### Task brief:
Each record should be given again exactly, and any picture in it left out.

** Records shown follows **

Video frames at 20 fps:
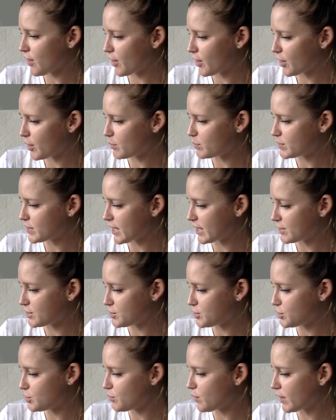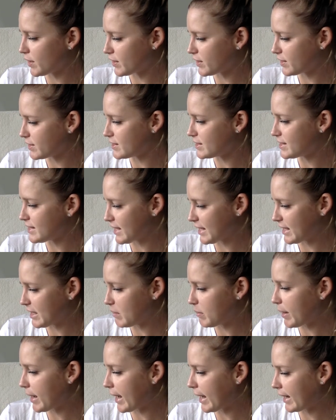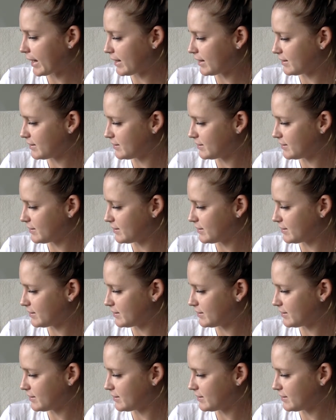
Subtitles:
herbs and 2 onions in a bag.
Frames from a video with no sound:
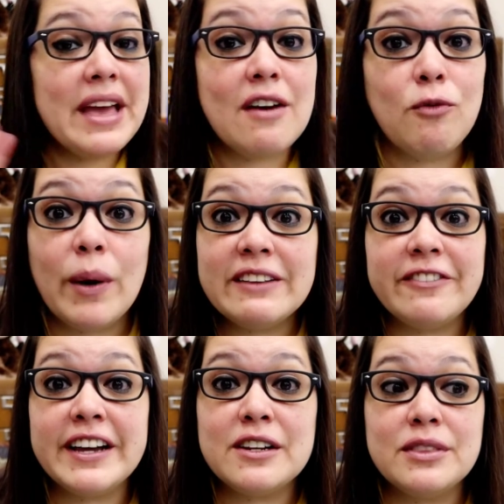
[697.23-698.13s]
We have
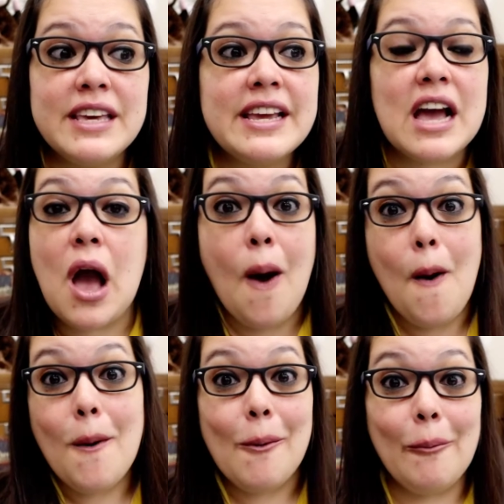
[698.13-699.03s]
one final thing.
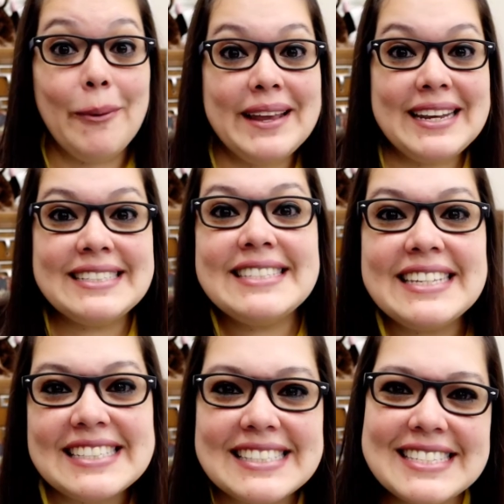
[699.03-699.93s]
What is
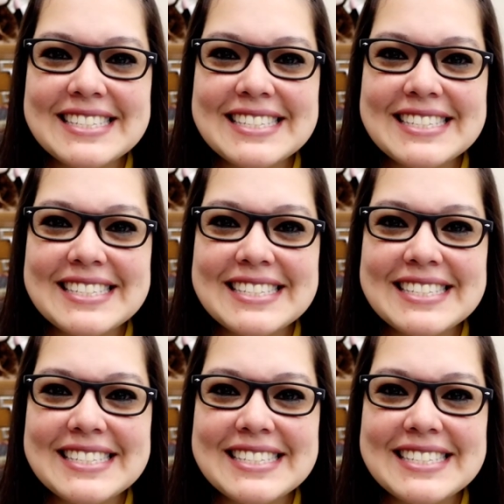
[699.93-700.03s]
it?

** End of Records shown **

### Answer to this problem:
Video frames at 20 fps:
Subtitles:
herbs and 2 onions in a bag.
Frames from a video with no sound:
[697.23-698.13s]
We have
[698.13-699.03s]
one final thing.
[699.03-699.93s]
What is
[699.93-700.03s]
it?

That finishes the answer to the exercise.